Leaving out all pictures, transcribe exactly the lines between the line with "[0:02.00-0:03.00]" and the last line of the records below, both included.

» Provided information:
######
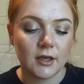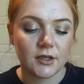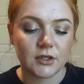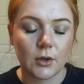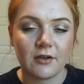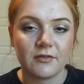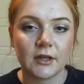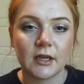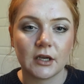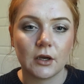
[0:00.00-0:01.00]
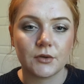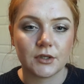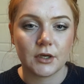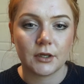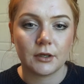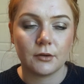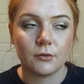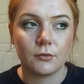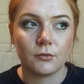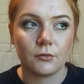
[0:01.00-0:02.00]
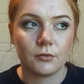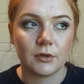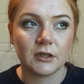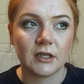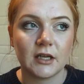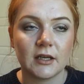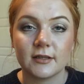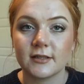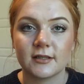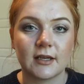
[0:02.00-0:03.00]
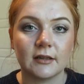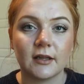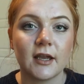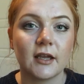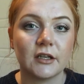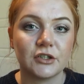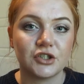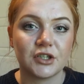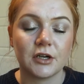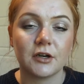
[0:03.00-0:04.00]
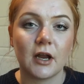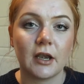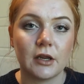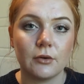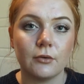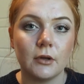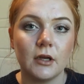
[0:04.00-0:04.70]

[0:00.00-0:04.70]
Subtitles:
So I feel like it goes on really skin-like and sheer, and you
######
» Task solution:
[0:02.00-0:03.00]
[0:03.00-0:04.00]
[0:04.00-0:04.70]

[0:00.00-0:04.70]
Subtitles:
So I feel like it goes on really skin-like and sheer, and you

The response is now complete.